Task details: Answer with one number only: the count of lines below that hold the word "Silent".

Extracted material:
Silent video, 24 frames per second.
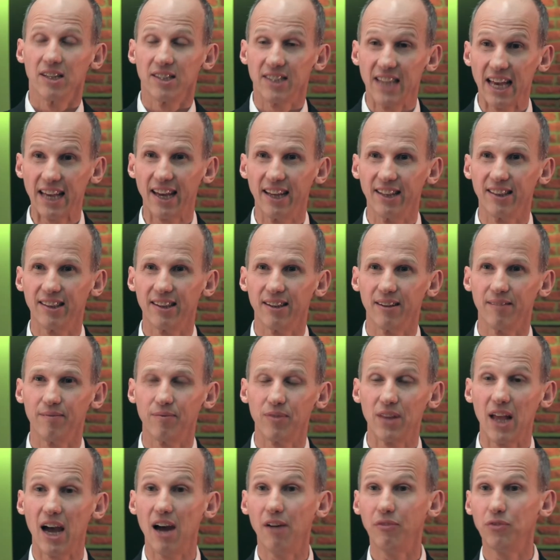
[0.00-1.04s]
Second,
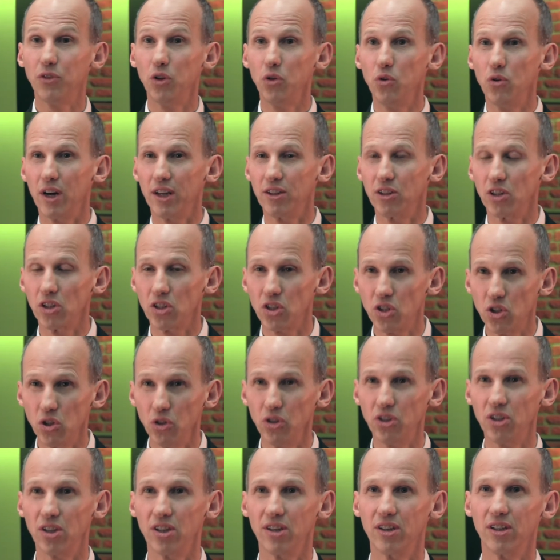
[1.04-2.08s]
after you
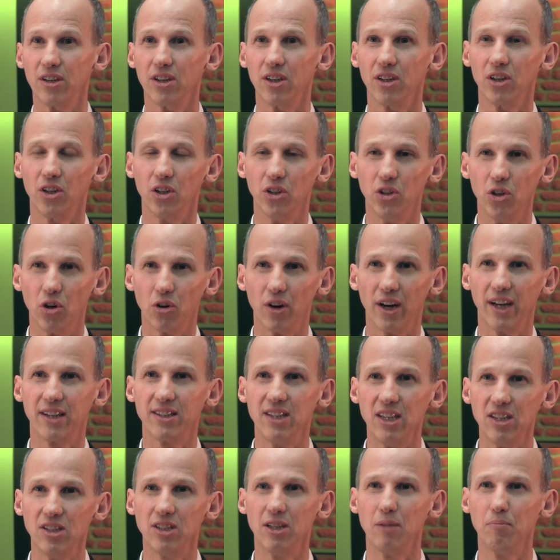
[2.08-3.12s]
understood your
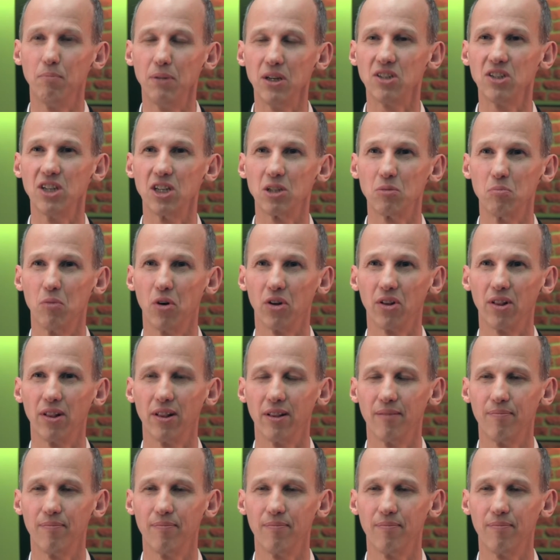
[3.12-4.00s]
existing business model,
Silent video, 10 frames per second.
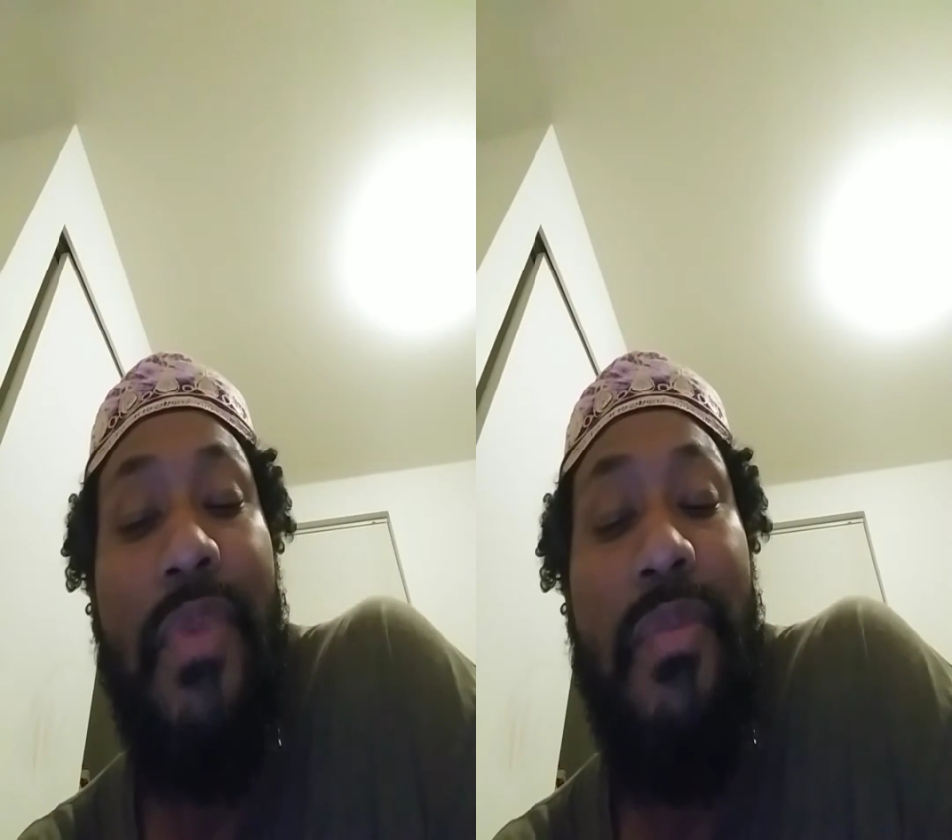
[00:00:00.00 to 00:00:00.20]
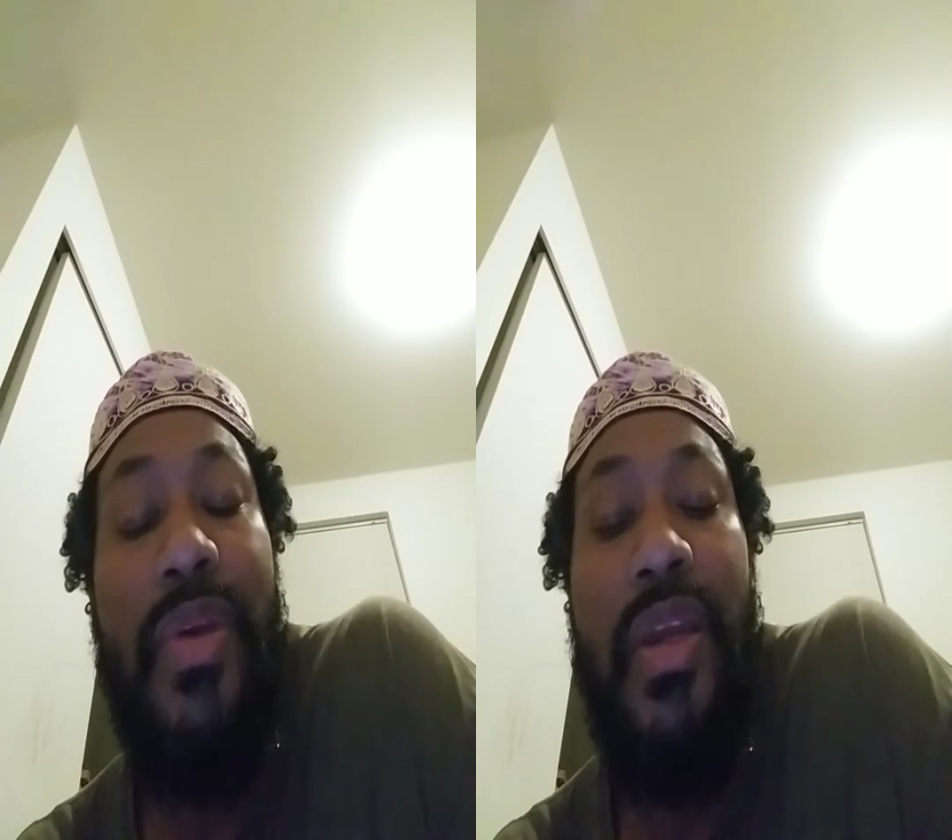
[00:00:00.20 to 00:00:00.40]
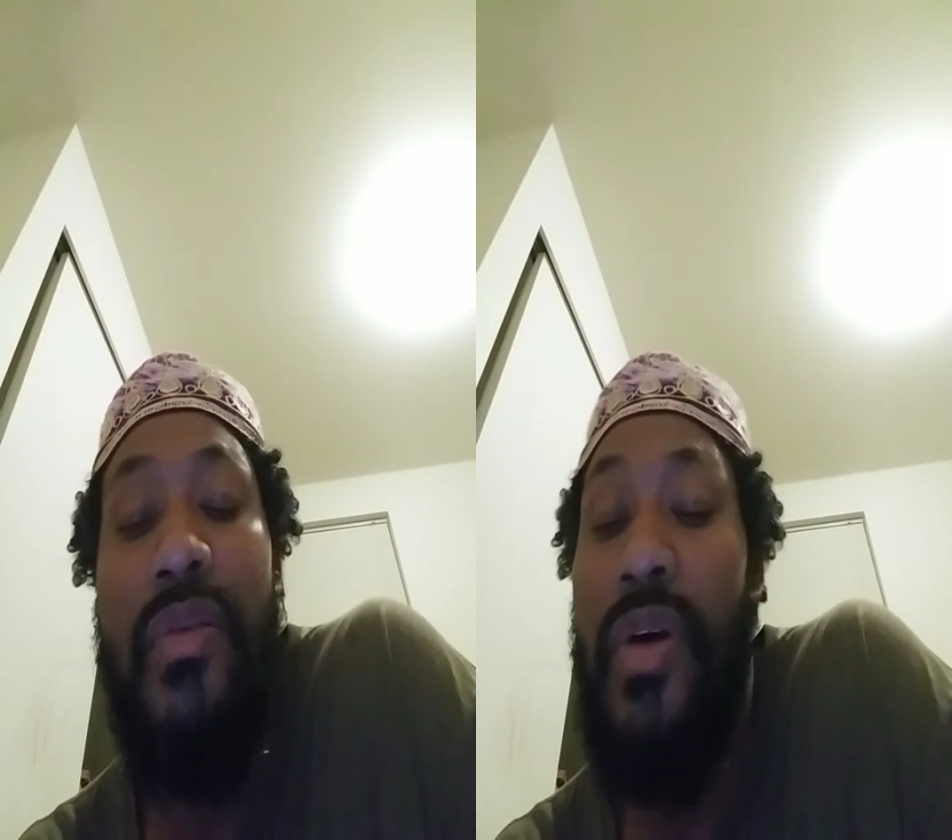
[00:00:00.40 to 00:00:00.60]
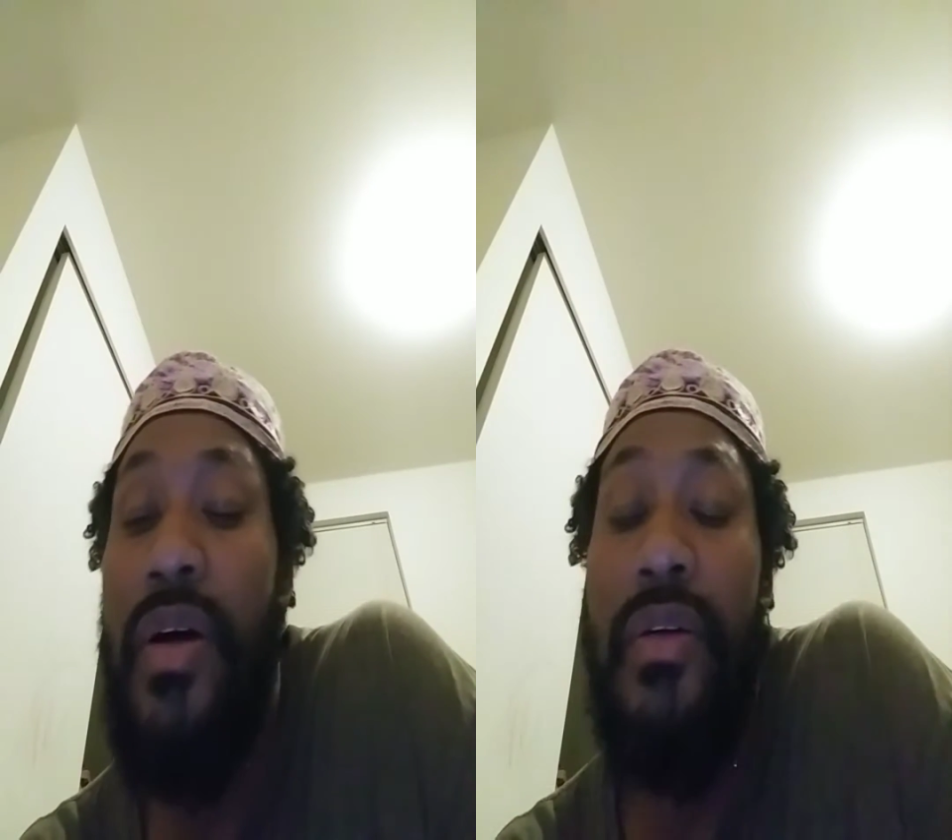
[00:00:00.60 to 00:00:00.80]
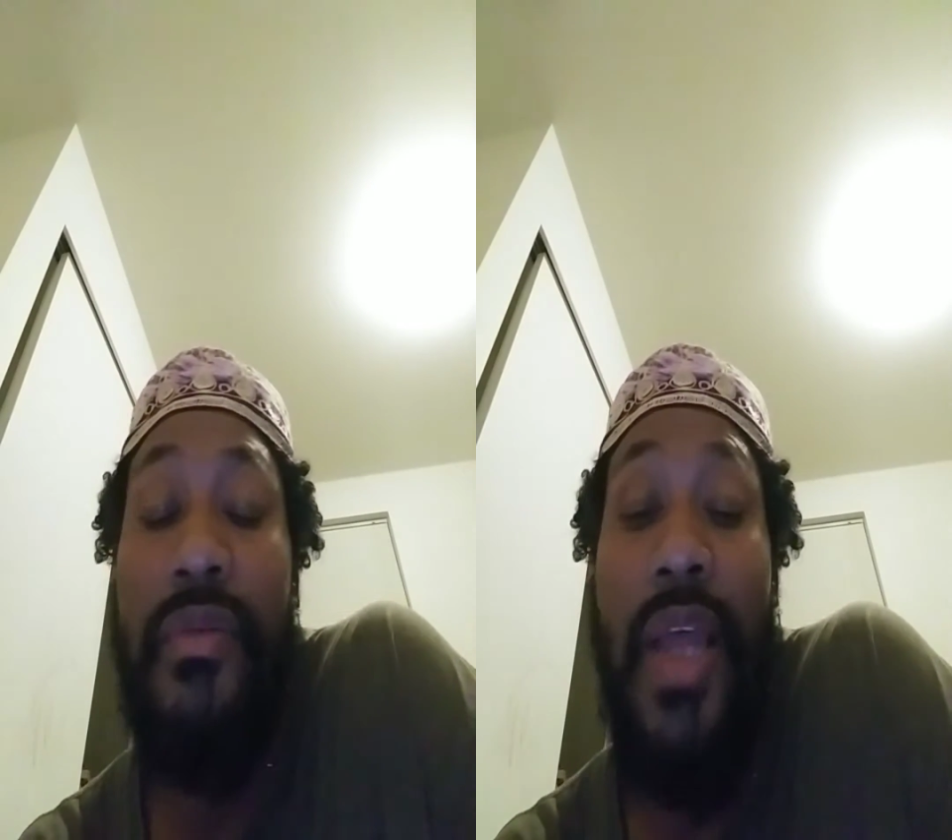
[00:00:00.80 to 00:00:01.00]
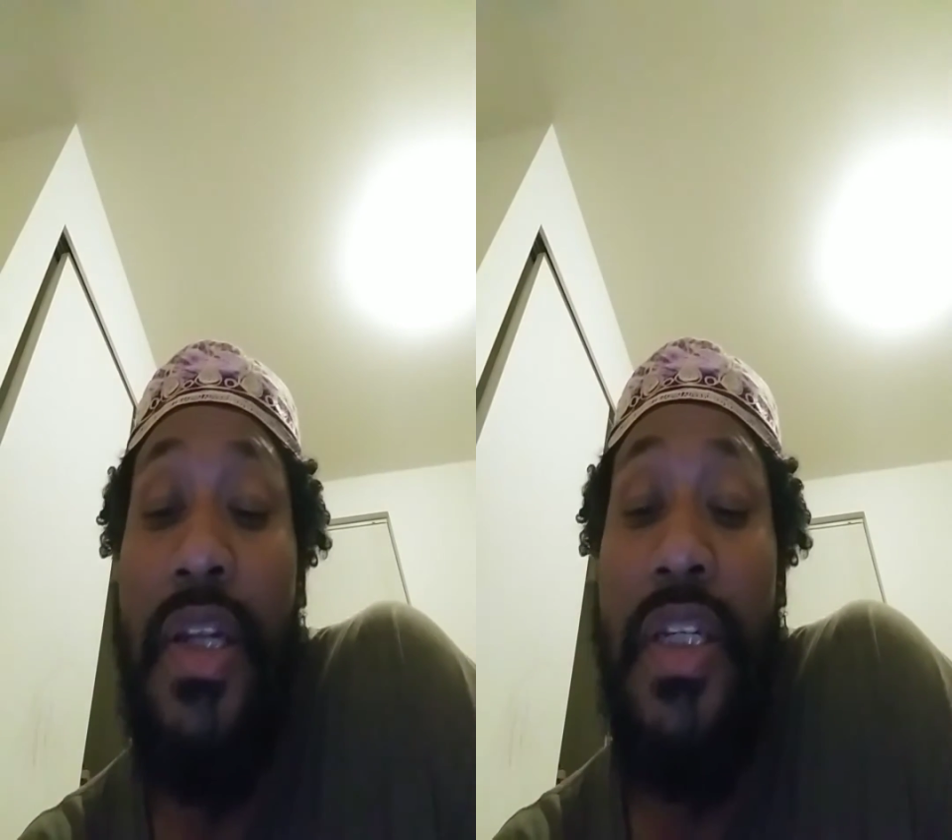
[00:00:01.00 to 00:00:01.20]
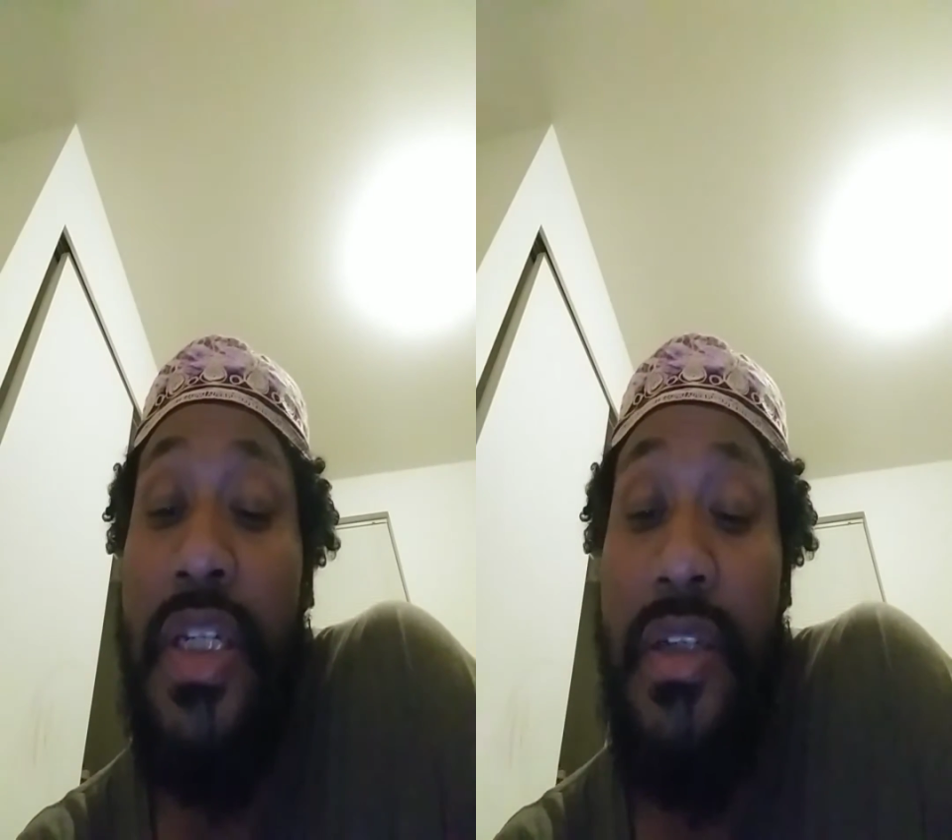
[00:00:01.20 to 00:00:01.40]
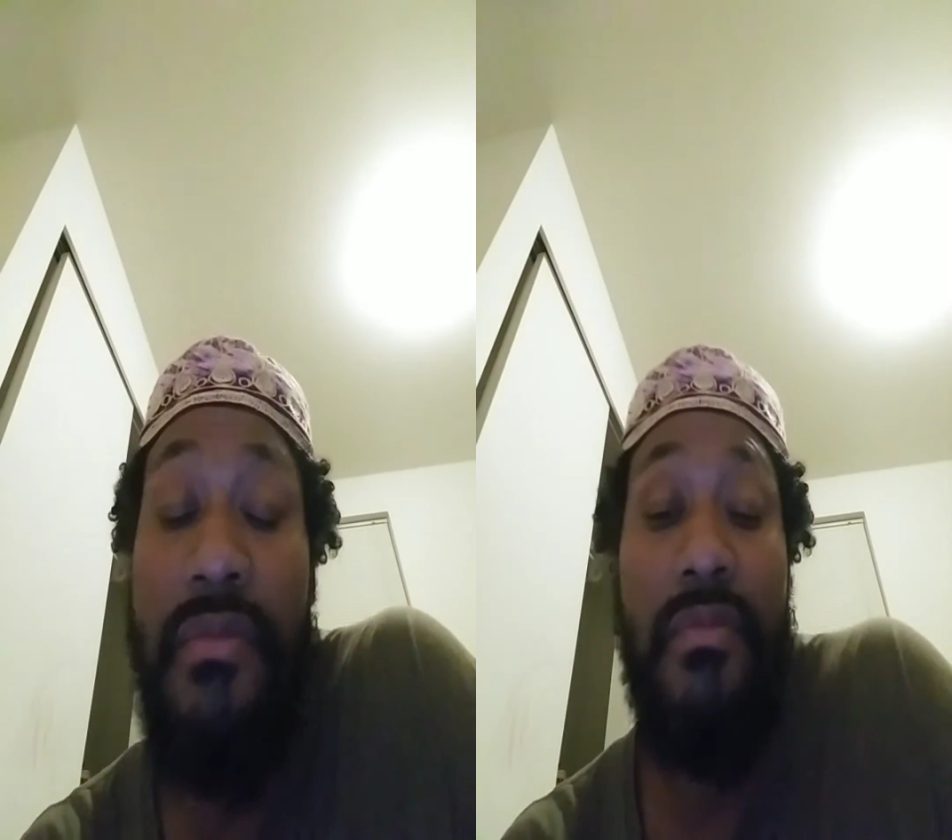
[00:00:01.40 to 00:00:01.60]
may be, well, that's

Reply to the task: 2